Sans tomber dans la caricature du film basé sur des faits historiques qui se contente de jouer sur la corde sensible, quelques passages vaguement désagréables dans "Le Chemin de la liberté" (Rabbit-Proof Fence en VO, du nom des immenses grillages que l'Australie avait dressés entre 1901 et 1907 pour contenir une maladie contagieuse dont les lapins étaient les vecteurs) empêchent une adhésion pleine et entière au style de Phillip Noyce. Certains moments où l'on se dit qu'il aurait gagné à jouer la carte de la sobriété, comme il le fait assez souvent ici, plutôt que de chercher à puiser directement dans les glandes lacrymale du spectateur en esthétisant à outrance des séquences émotions éculées (typiquement, la scène où l'on arrache les enfants à leur mère, qui en plus d'être poussive, est assez maladroitement mis en scène).
Mais si l'on parvient à mettre ces aspects de côté une heure trente durant, "Le Chemin de la liberté" recèle quelques petites réjouissances.
La première, assez anecdotique quand on y est déjà familier, c'est cette façon de filmer le bush australien : les grands espaces hautement cinégéniques sont une toile de fond de choix pour le récit. Soit dit en passant, plus on regarde de films ayant pour cadre géographique ces environs, plus on se dit que même un tâcheron bas du front pourrait en extraire une moelle confortablement substantifique. Ici, cependant, le film présente la particularité de situer l'action autour de ce fameux grillage (il en existe trois) qui parcourait la partie Ouest de l'Australie du Nord au Sud, long de plus de 1800 kilomètres. Le but était de contenir la propagation de certaines maladies transmises par les léporidés (les lapinous). On sait aujourd'hui que ce fut un relatif échec puisque le gouvernement australien passa la vitesse supérieure dans les années 50 en inoculant la myxomatose aux lapins à l'aide de moustiques tueurs, avant que la maladie censée combattre les autres maladies n'atteigne les frontières européennes. Merci du cadeau.

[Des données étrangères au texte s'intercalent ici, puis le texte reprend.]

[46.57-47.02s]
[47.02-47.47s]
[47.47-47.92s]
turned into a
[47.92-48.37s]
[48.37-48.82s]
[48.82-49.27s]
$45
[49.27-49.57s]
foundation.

Et puis il y a enfin cette façon si particulière d'insuffler l'étrange dans un récit qui n'y était a priori pas du tout prédisposé. C'est le sentiment que l'on éprouve notamment à travers la façon de filmer un petit village de rééducation forcée où sont envoyés les enfants aborigènes, et ce personnage mystérieux de Moodoo, un aborigène aux allures de chasseur employé par les Blancs, interprété par David Gulpilil (acteur récurrent chez Rolf de Heer, John Hillcoat, et les deux réalisateurs cités après). On n'est pas chez Peter Weir ou Nicolas Roeg, mais pas si loin.

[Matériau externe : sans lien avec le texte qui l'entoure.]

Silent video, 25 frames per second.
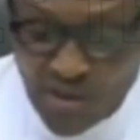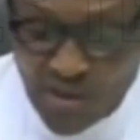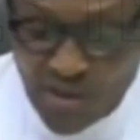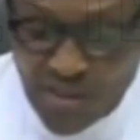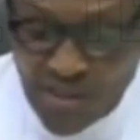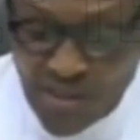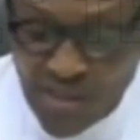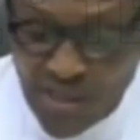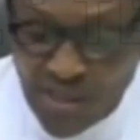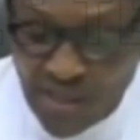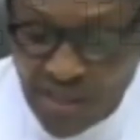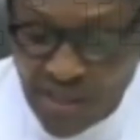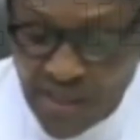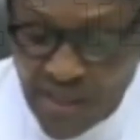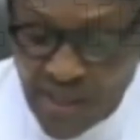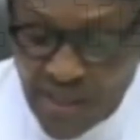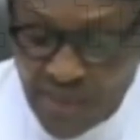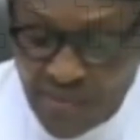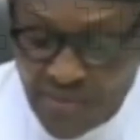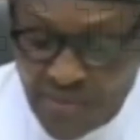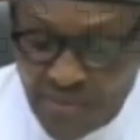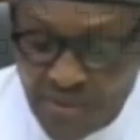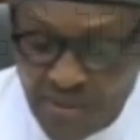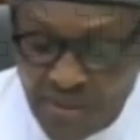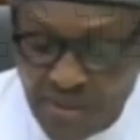lost their
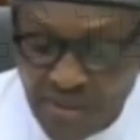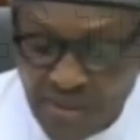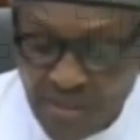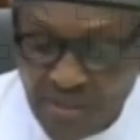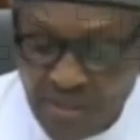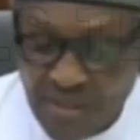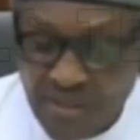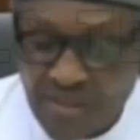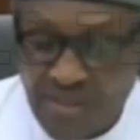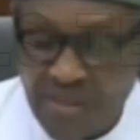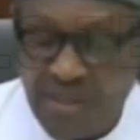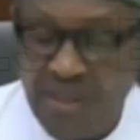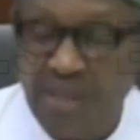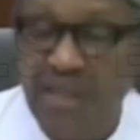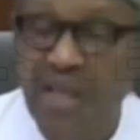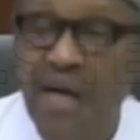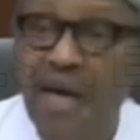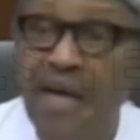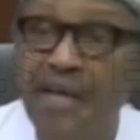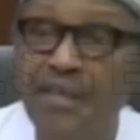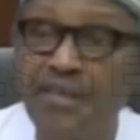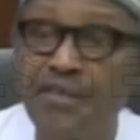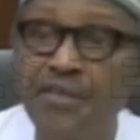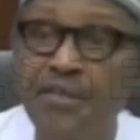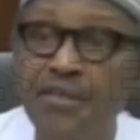lives in the
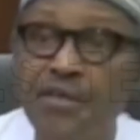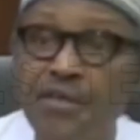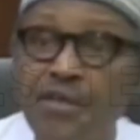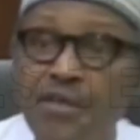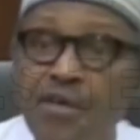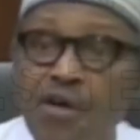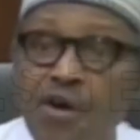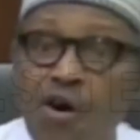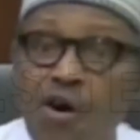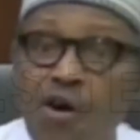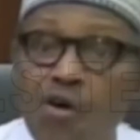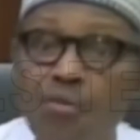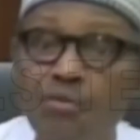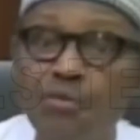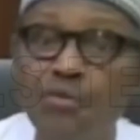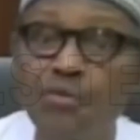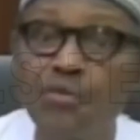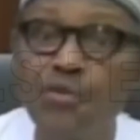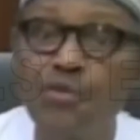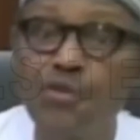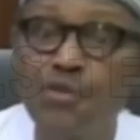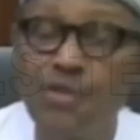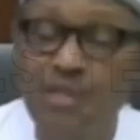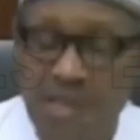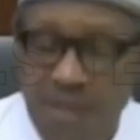line
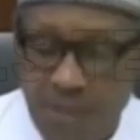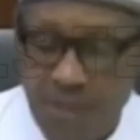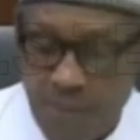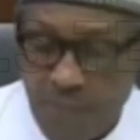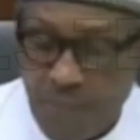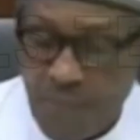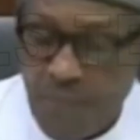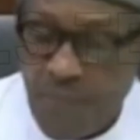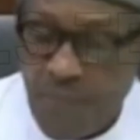of duty.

Mais le cœur du film, c'est bien sûr la question aborigène abordée sous l'angle des "stolen generations", ces enfants métis que les politiques eugénistes retiraient à leurs parents pour les former comme ménagères et les marier à des Blancs. Le but avoué était à terme d'éradiquer toute trace de sang aborigène du patrimoine génétique australien, par absorption, par dilution. Dresser une barrière contre ce peuple autochtone à l'image de celle dressée contre les lapins. Noyce, malheureusement, préfère mettre l'accent sur les aspects "drame familial" et rate le coche quand il s'agit de détailler les enjeux d'une telle politique raciale (Kenneth Branagh flirte dangereusement avec la caricature, et Jason Clarke se contente de son petit rôle de larbin du système). Maigre compensation, les trois enfants en fuite, Molly, Gracie et Daisy, interprétées par de jeunes actrices aborigènes non-professionnelles, rétablissent un certain équilibre en matière de sobriété et de puissance évocatrice.